E-Voting, Bankbeziehungen, Bundesratswahlen: In unserem Fragebogen "Die Fünfte Schweiz im Bundeshaus" erklärt FDP-Nationalrat Laurent Wehrli, warum er sich für die Interessen der Auslandschweizerinnen und Auslandschweizer einsetzt.

Laurent Wehrli, seit 2015 Abgeordneter der Freisinnig-Demokratischen Partei (FDP / rechts), ist ein gestandener Aussenpolitiker. Er ist Präsident der Aussenpolitischen Kommission des Nationalrats und gehört dem Büro der Parlamentarischen Freundschaftsgruppe «Auslandschweizer» an. Der 59-Jährige ist verheiratet, Vater von zwei Kindern und hat zwei Enkelinnen. Beruflich leitet er ein international tätiges Unternehmen im Eventbereich.

Die Fünfte Schweiz im Bundeshaus: Im Gegensatz zu Frankreich oder Italien, die ihren im Ausland lebenden Bürgerinnen und Bürgern Wahlkreise einräumen, haben die Auslandschweizerinnen und Auslandschweizer keine direkte Vertretung unter der Bundeskuppel. Dies bedeutet jedoch nicht, dass ihre Interessen nicht berücksichtigt werden. Mehr als 60 Mitglieder von National- und Ständerat (von 246) sind in der parlamentarischen Freundschaftsgruppe «Auslandschweizer» versammelt. In jeder Sessionswoche lassen wir einen von ihnen in unserem neuen Format «Die Fünfte Schweiz im Bundeshaus» zu Wort kommen.

SWI swissinfo.ch: Was war für Sie die Priorität während der Session, die diesen Freitag zu Ende geht?

Laurent Wehrli: Natürlich hatte die Wahl eines neuen Bundesratsmitglieds die Priorität, das gibt es nicht in jeder Session. Es ist auch darum von Bedeutung, weil die Zusammensetzung der Regierung Einfluss auf ihre Stärken und Visionen hat. Der neue Verteidigungsminister der Mitte, Martin Pfister, hat eine sehr persönlich geprägte internationale Offenheit, da seine Frau Brasilianerin ist. Dies ist eine gute Nachricht für die Auslandschweizer, auch wenn sein Rivale Markus Ritter sich ebenfalls offen für die Fünfte Schweiz zeigte.

Haben Sie auch Themen diskutiert, die für die Auslandschweizer besonders wichtig sind?

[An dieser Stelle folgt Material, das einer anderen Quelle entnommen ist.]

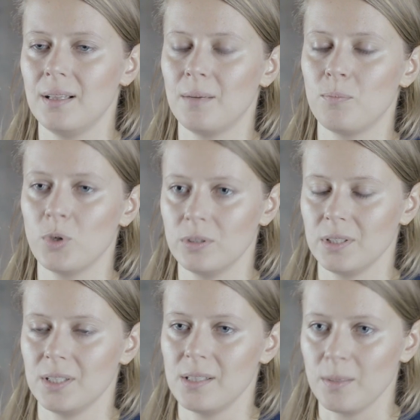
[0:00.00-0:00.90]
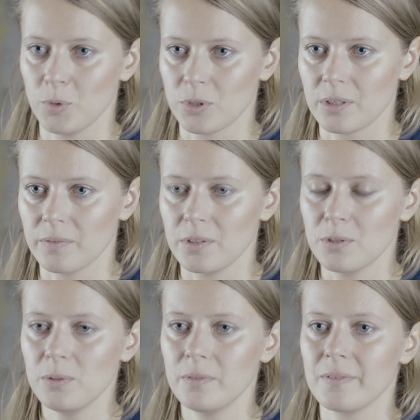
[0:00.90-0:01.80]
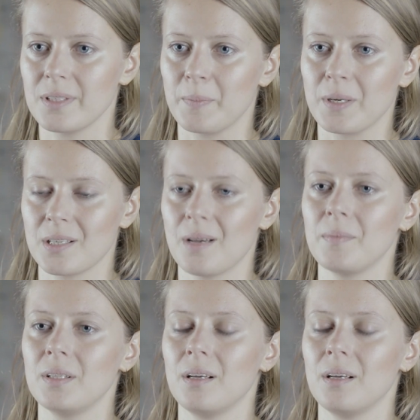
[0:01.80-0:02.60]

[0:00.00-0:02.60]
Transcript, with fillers: dla młodych i najmłodszych widzów. Zapraszamy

Wir haben zum Beispiel über die Massnahmen diskutiert, welche die parlamentarische Untersuchungskommission zum Fall der Credit Suisse vorgeschlagen hat, um ein weiteres Bankendebakel zu verhindern. Diese Diskussion könnte sich indirekt auf die Fünfte Schweiz auswirken.

Wenn den Banken mehr Kontrollen auferlegt werden, könnte es für Auslandschweizer schwieriger werden, zu zeigen, dass sie eine weisse Weste haben, wenn sie ein Konto in der Schweiz behalten oder eröffnen wollen. Für im Ausland lebende Personen ist es jedoch wichtig, dass sie Bankverbindungen zu ihrem Heimatland aufrechterhalten können. Wenn ich mit Auslandschweizern zusammenkomme, ist dies eines der Themen, auf die ich am häufigsten angesprochen werde.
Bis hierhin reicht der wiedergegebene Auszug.